Most helpful critical review
Okay but Not Great
on December 7, 2008
There is an evil that hunts during the night. An evil so terrible that it would feast upon the flesh of humans. There are stories of these beasts, these demons; they are called the Vampyre. Hungry for flesh and the blood in our veins. Lilith, the darkest vampyre of them all, is preparing for war. And she's very hungry.
Having lost his brother Cian to Lilith's kiss, Hoyt Mac Cionaoith is charged by the Goddess Morrigan to gather his own forces. He must gather five others: The witch, the warrior, the scholar, the one of many forms, and the one he's lost.
Together, with Hoyt as the Sorcerer, the circle will be complete. Morrigan takes Hoyt to The Dance of the Gods, where he is to meet his fate. There, traveling through time, he is thrust from the mythical town of Eire, in the region of Chiarrai, in the year of 1128 to modern day New York, in the year 2006.
There he meets Glenna, the fiery Witch with red hair. He also meets his brother, the long dead Vampire and Larkin his sidekick and protector. They also save Moira and Larkin, royalty from Chiarrai.
Together, they form a circle that stands together against the most evil Vampire of all time. Lilith is bent on world domination and will stop at nothing until Morrigan's Circle is all dead...
If this sounds a bit far fetched, that's because it is. This is the first book in the Circle Trilogy and Robert's first stab at all out fantasy. Though she's had fantasy and paranormal elements in her novels before, this is the first time she's strayed completely into that territory.
And boy does it show. That's not to say that Morrigan's Cross is a bad novel. Far from it. Once the novel finds it's feet somewhere after the first two hundred pages, oddly enough once Roberts leaves the fantasy setting. But rest assured, once the story gets going you're going to be hooked.

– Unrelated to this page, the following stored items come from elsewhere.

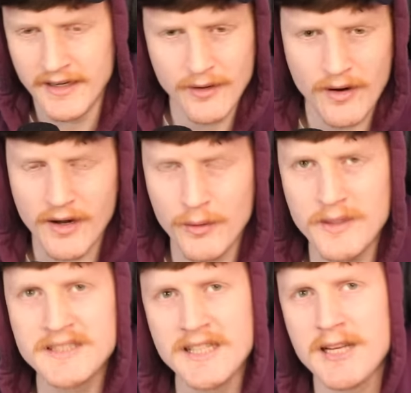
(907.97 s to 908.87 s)
You know, I
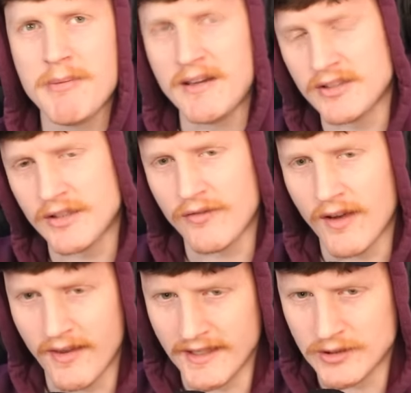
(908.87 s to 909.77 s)
always think about stuff
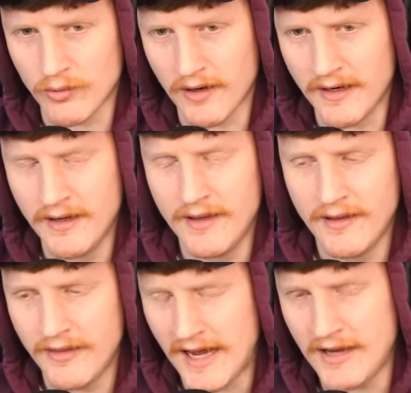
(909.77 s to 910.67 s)
like this, right?
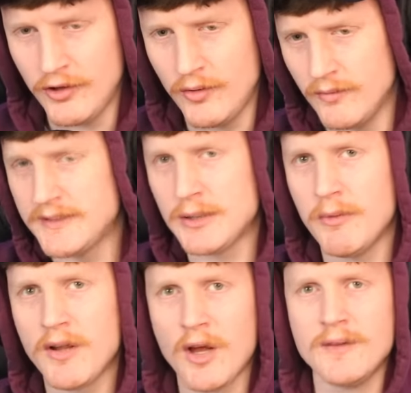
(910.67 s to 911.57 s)
That
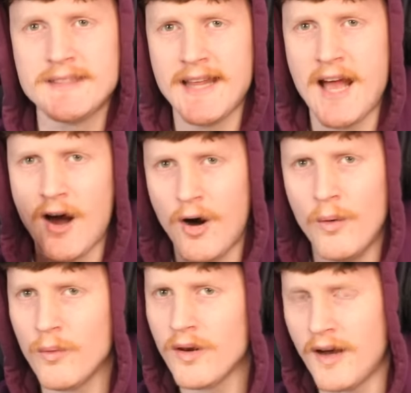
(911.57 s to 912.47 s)
someone goes their
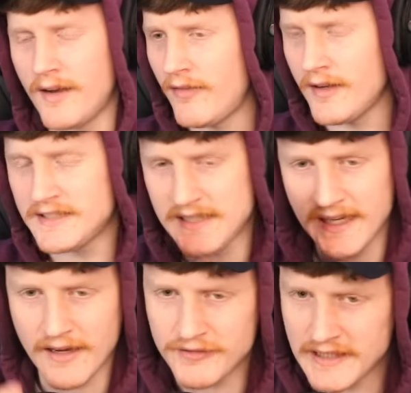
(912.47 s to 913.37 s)
whole life. I've
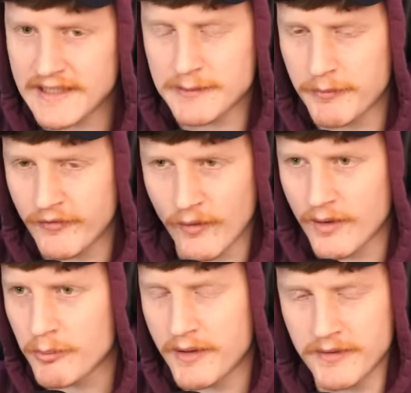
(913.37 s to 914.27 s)
said this before
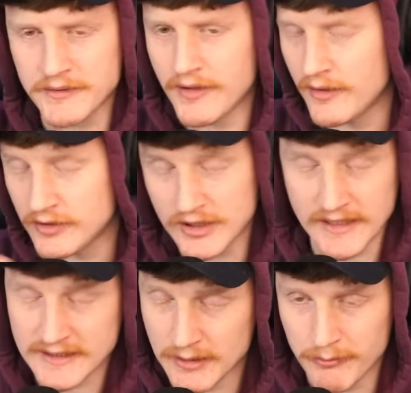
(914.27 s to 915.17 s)
in a previous video
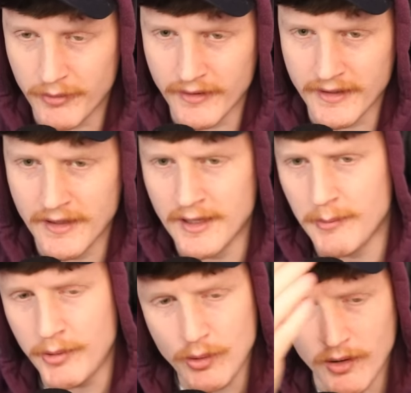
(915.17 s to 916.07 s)
at some point.
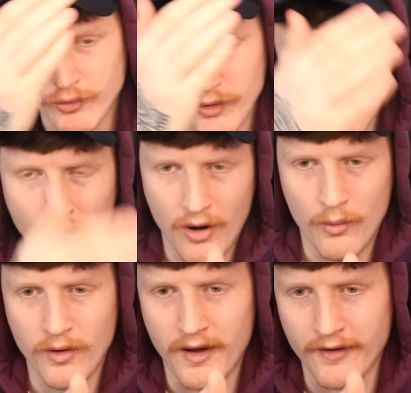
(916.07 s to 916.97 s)
But you go through your
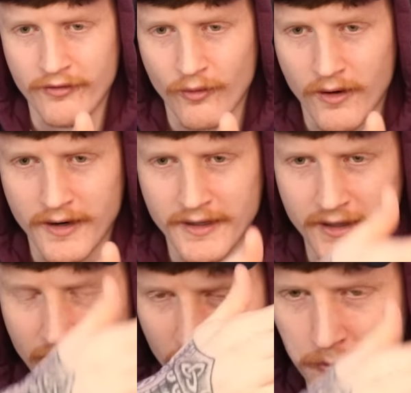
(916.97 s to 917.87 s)
whole life, right? You
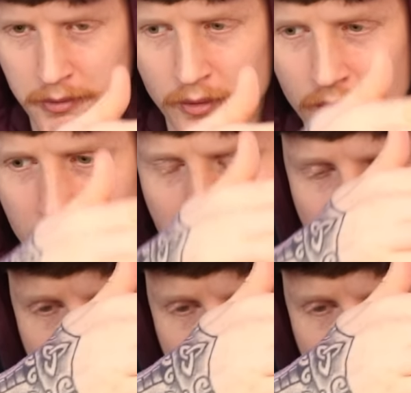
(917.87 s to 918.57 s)
know, you're born.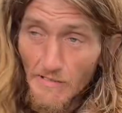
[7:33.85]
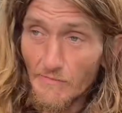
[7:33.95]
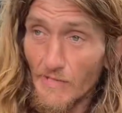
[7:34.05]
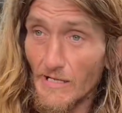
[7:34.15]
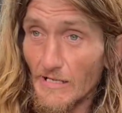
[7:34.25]

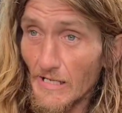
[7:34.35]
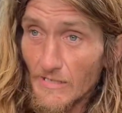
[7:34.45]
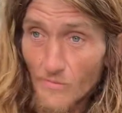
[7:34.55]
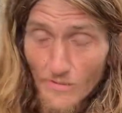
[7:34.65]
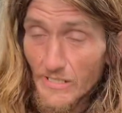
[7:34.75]
that I can
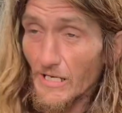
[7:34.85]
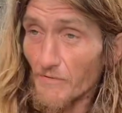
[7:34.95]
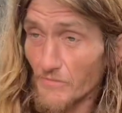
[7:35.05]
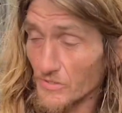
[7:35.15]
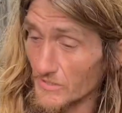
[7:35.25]
only
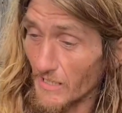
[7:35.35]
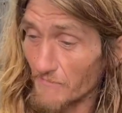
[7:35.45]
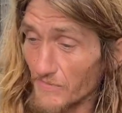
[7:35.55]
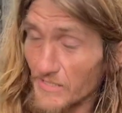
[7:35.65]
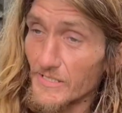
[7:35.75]
accomplish not
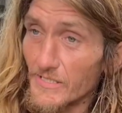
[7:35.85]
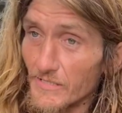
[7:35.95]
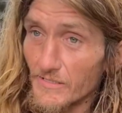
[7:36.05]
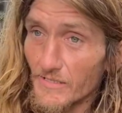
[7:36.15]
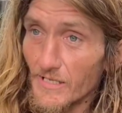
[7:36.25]
being
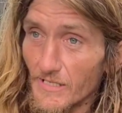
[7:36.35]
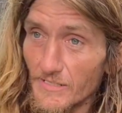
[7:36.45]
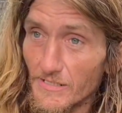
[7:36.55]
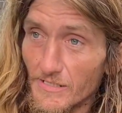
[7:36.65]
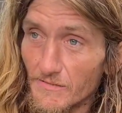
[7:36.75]
here. And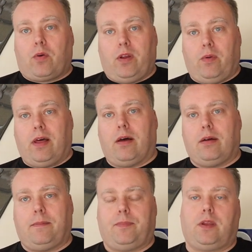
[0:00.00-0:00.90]
work really
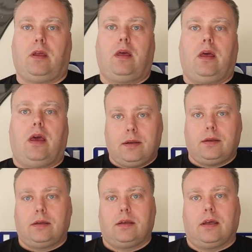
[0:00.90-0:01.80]
well.
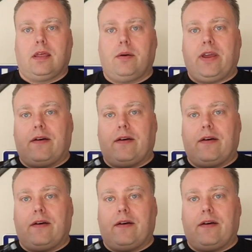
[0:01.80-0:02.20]
Then we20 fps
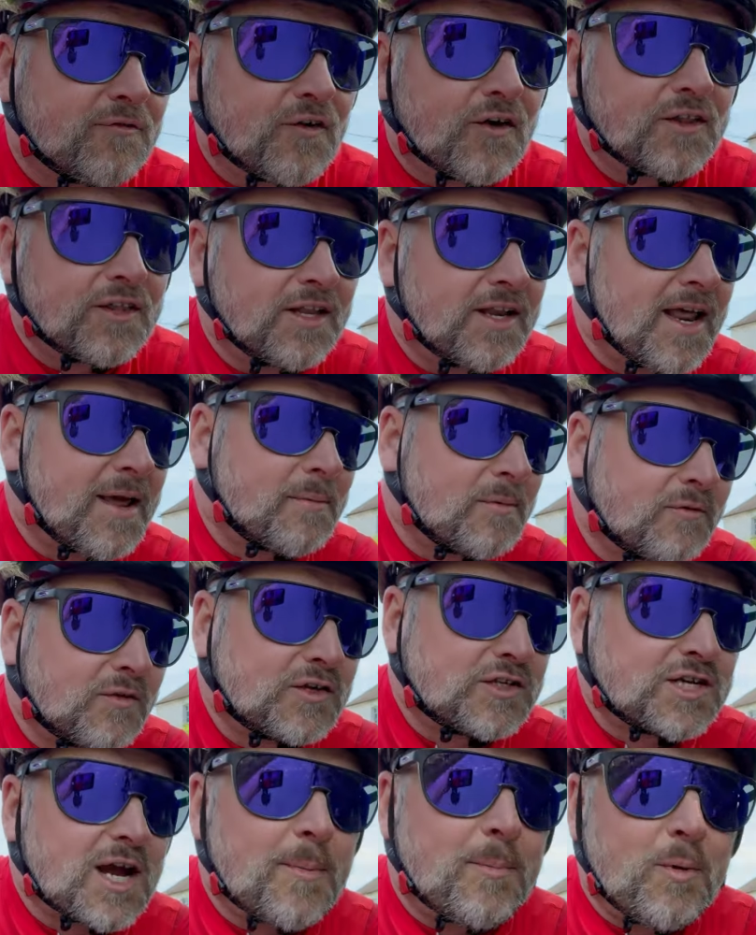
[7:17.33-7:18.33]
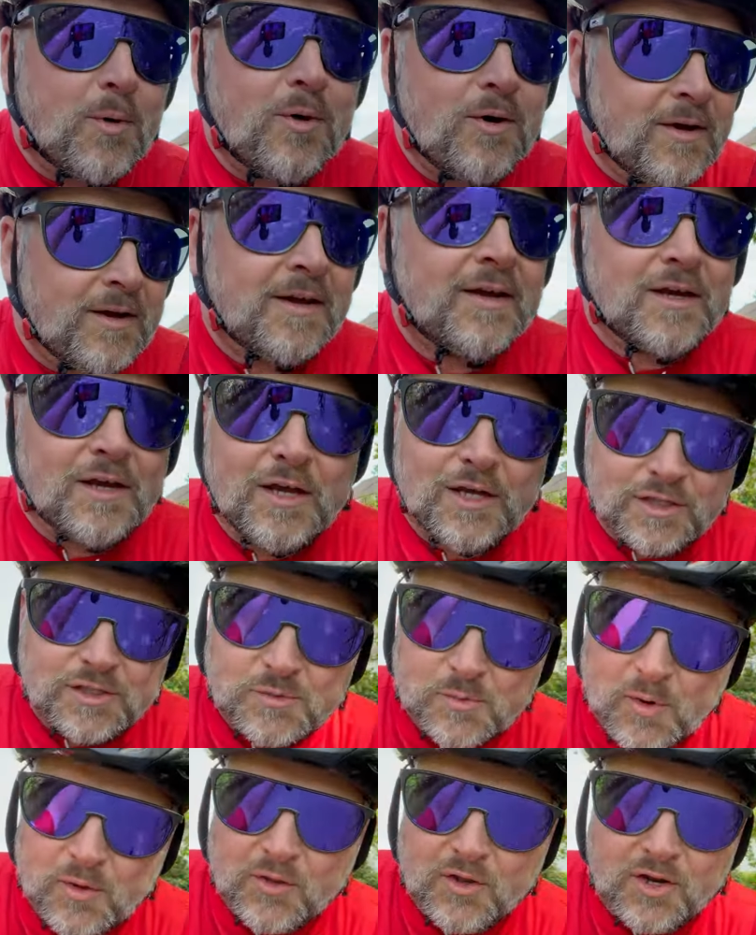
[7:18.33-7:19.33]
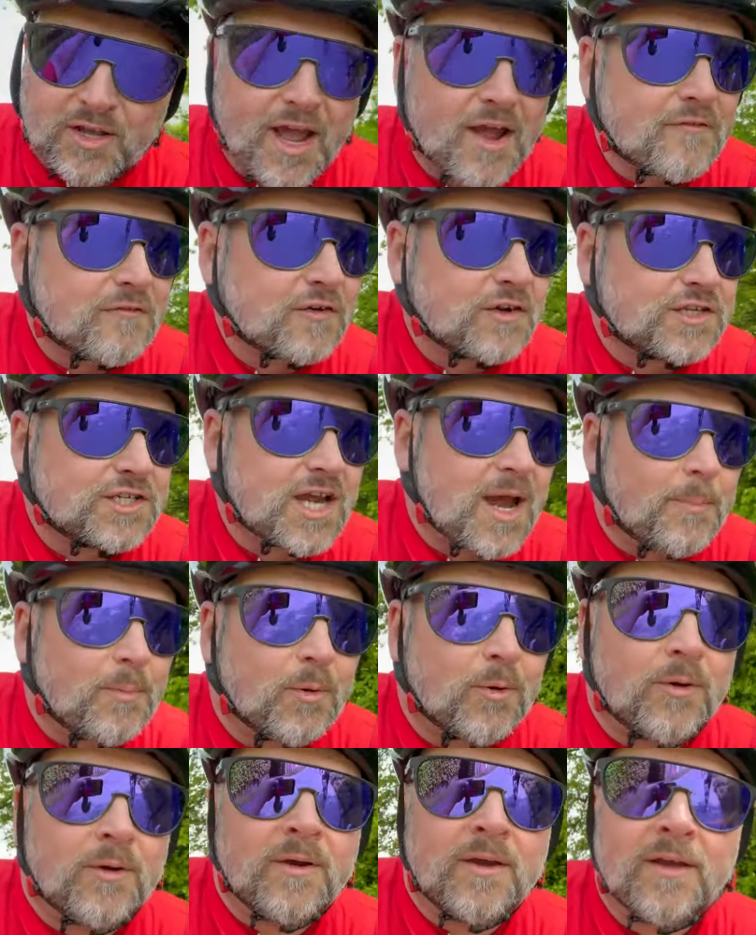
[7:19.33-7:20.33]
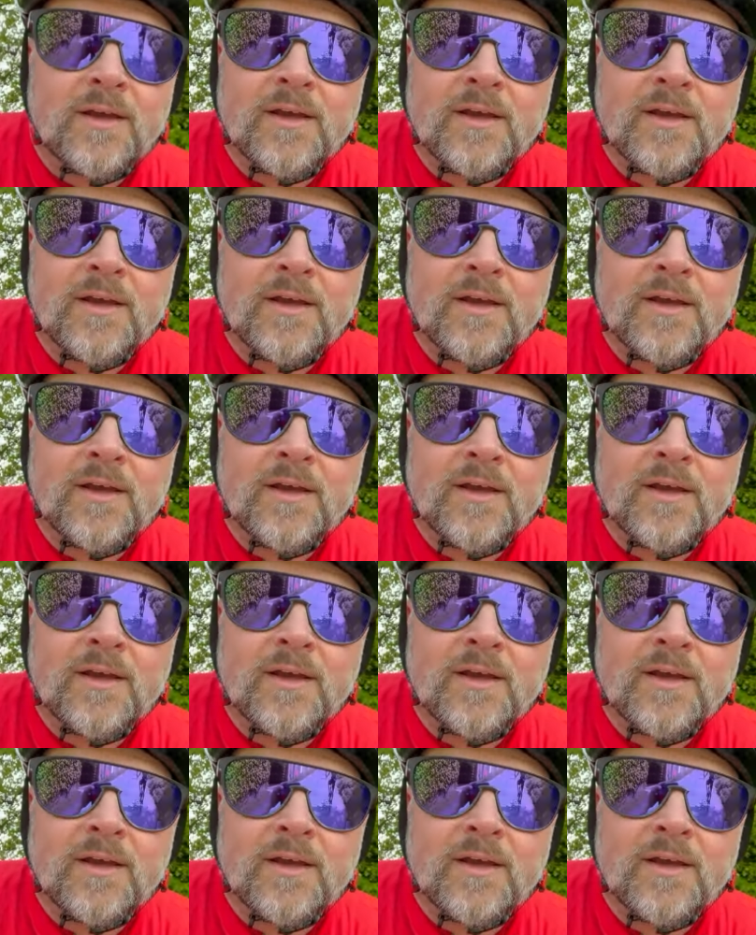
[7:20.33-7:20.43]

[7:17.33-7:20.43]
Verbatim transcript: find the name of the chapel. So we're on the lookout for a chapel.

Morrigan's Cross has all the trademarks of a Nora Roberts novel that you've come to expect: Great characters, snappy dialogue, wonderful sub plots and well written sex scenes hot enough to make the pages damp. And the plus is that, once the story has found it's feet in Morrigan's Cross, there's no turning back. The next two books in the trilogy, Dance of the Gods and Valley of Silence, are incredible books that make you wish they went on forever.
But every trilogy has to start somewhere. And, for the Circle Trilogy, its starting point is Morrigan's Cross. If you don't like it at first, keep reading. It gets better, I promise.